The required answer is each line in the entries below where "frames" occurs.

▶ **Saved entries**
========

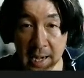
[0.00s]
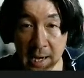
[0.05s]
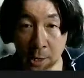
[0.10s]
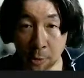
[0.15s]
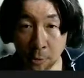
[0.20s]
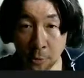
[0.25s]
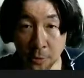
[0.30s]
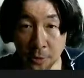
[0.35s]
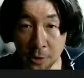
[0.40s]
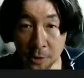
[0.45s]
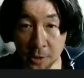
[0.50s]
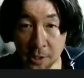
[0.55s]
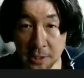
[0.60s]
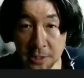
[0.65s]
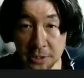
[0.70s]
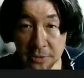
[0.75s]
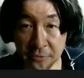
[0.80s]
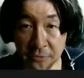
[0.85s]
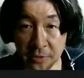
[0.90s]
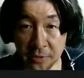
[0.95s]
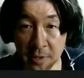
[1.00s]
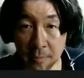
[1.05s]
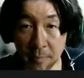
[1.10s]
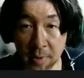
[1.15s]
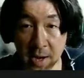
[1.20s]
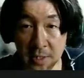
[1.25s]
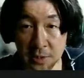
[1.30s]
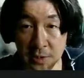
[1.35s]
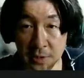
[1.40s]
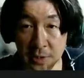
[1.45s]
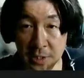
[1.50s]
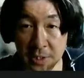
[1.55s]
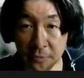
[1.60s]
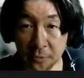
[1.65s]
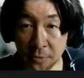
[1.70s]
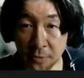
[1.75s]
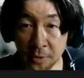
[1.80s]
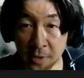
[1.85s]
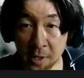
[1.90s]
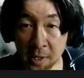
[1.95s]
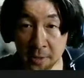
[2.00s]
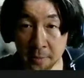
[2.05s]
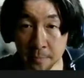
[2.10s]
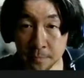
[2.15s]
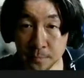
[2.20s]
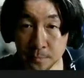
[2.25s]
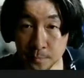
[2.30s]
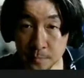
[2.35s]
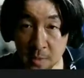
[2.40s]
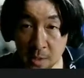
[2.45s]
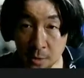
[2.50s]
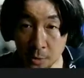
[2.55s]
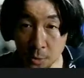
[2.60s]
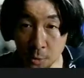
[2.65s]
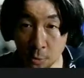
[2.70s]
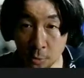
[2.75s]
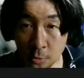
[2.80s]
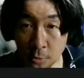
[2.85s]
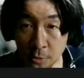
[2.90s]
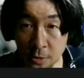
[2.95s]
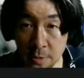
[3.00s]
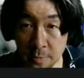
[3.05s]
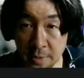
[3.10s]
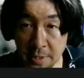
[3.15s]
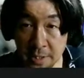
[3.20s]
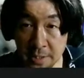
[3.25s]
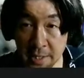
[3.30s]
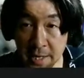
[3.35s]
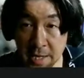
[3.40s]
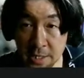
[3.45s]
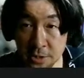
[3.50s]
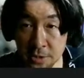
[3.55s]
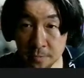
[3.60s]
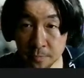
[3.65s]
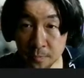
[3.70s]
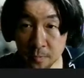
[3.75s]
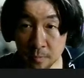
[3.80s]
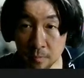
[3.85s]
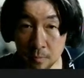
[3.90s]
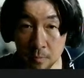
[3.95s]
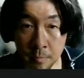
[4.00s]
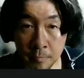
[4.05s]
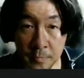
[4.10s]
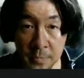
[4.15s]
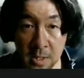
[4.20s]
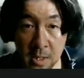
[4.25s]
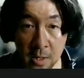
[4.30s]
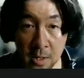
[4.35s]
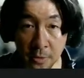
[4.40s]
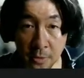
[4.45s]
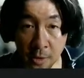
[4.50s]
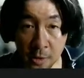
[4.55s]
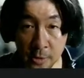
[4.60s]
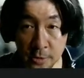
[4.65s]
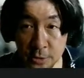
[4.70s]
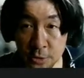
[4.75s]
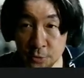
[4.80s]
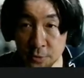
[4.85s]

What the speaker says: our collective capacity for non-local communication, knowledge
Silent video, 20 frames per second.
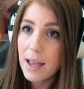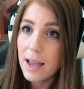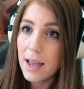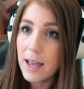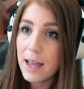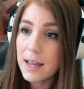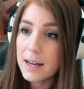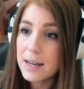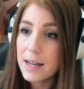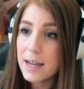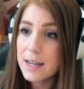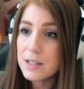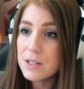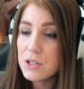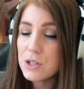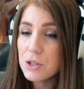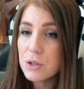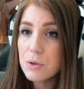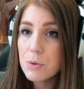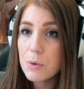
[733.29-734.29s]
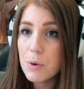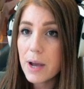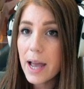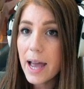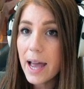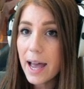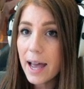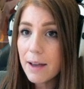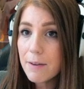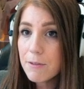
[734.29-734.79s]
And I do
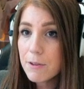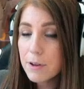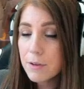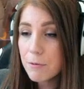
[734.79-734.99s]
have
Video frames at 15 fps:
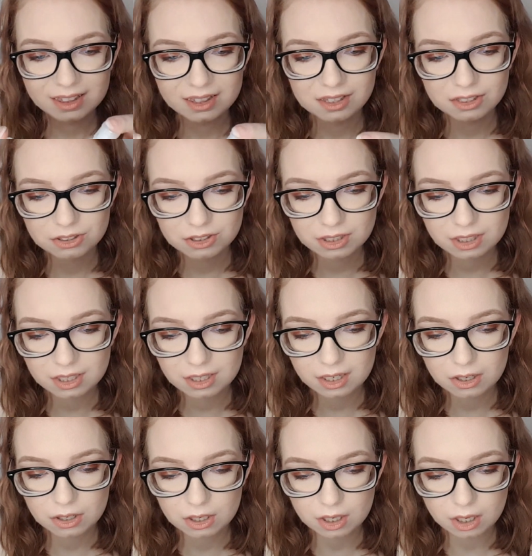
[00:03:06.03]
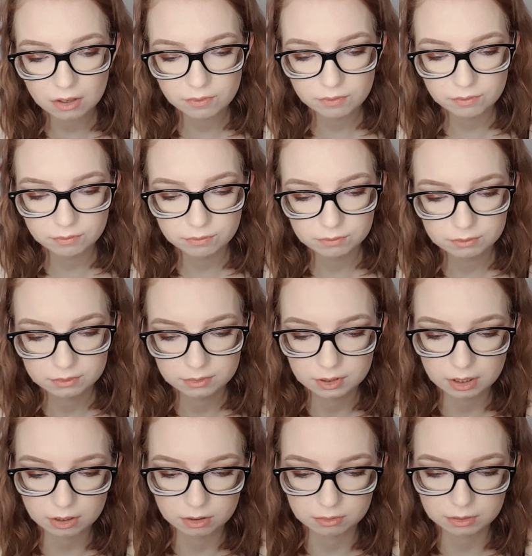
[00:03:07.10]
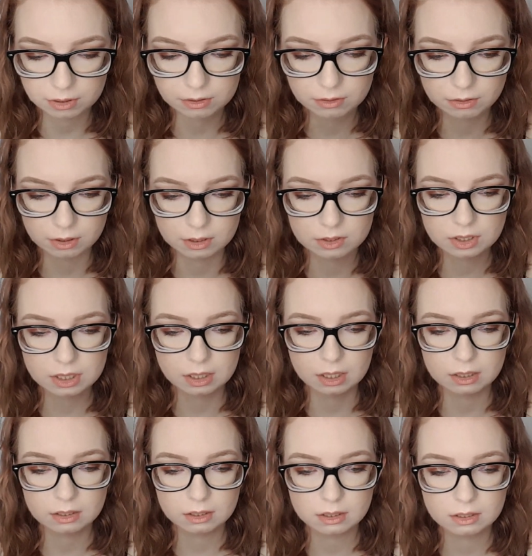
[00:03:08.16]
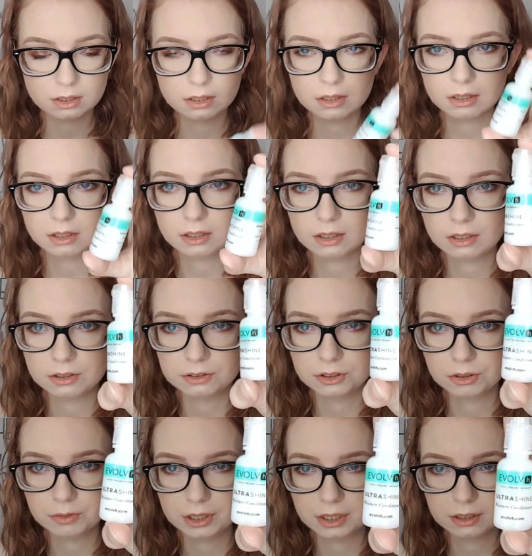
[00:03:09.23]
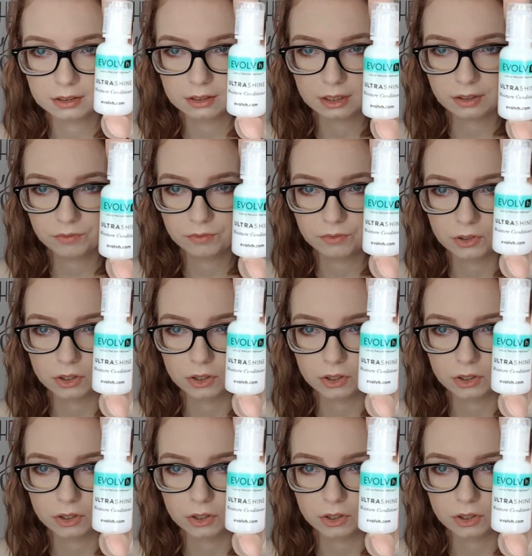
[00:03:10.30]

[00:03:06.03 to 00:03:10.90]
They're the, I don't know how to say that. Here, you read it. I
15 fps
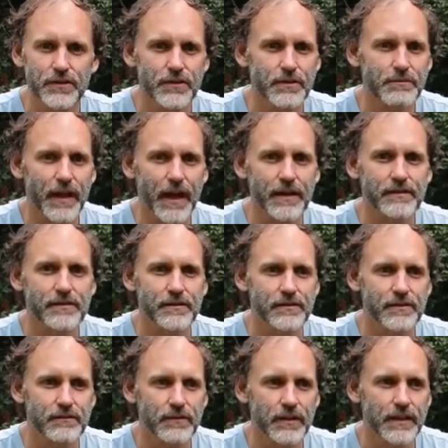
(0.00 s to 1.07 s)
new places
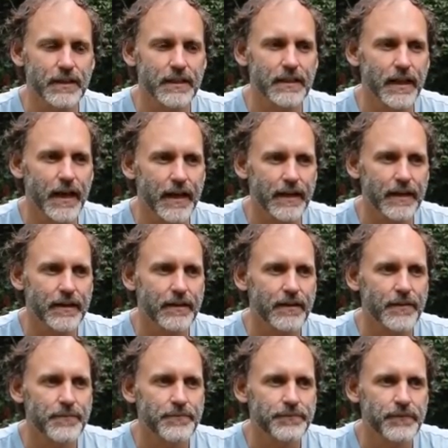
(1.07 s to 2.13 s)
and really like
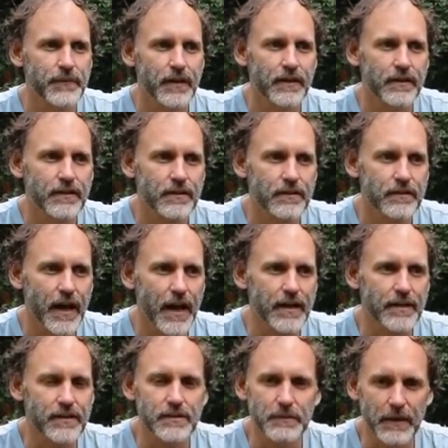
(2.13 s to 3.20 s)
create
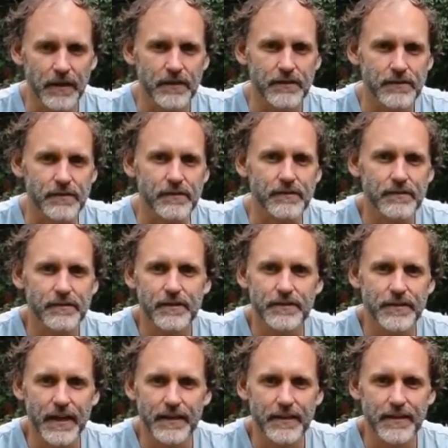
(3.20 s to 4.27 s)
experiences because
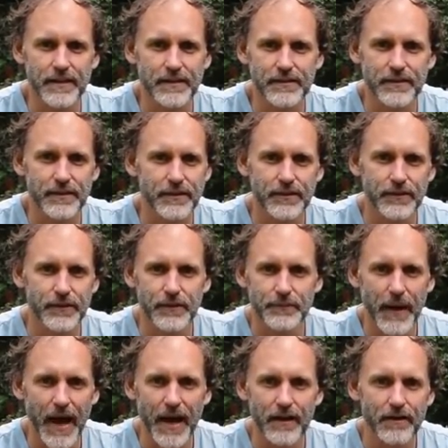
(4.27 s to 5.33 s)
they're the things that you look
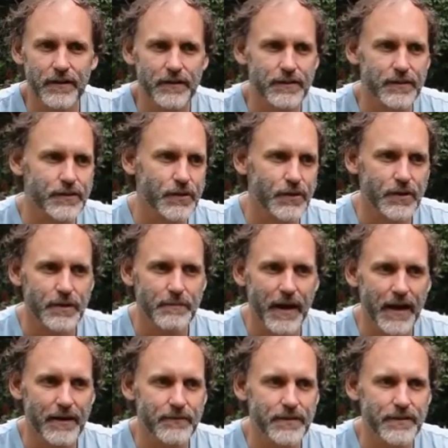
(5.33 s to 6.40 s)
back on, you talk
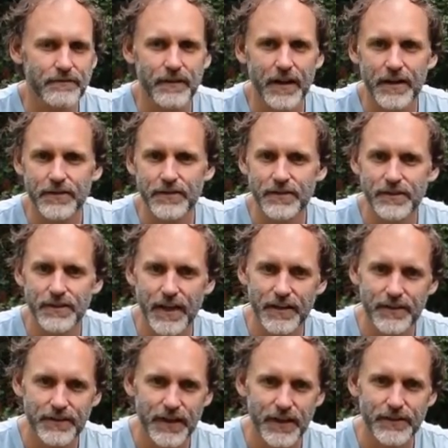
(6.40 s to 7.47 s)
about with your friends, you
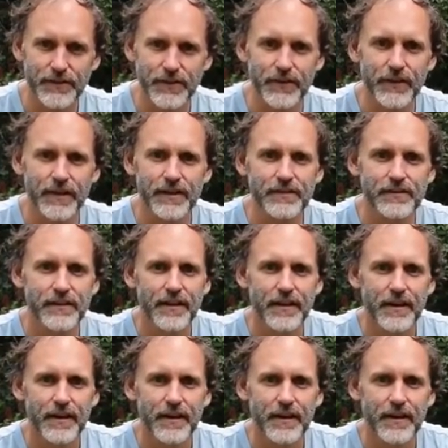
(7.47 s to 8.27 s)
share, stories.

========

▶ **ANSWER BOX**
Silent video, 20 frames per second.
Video frames at 15 fps:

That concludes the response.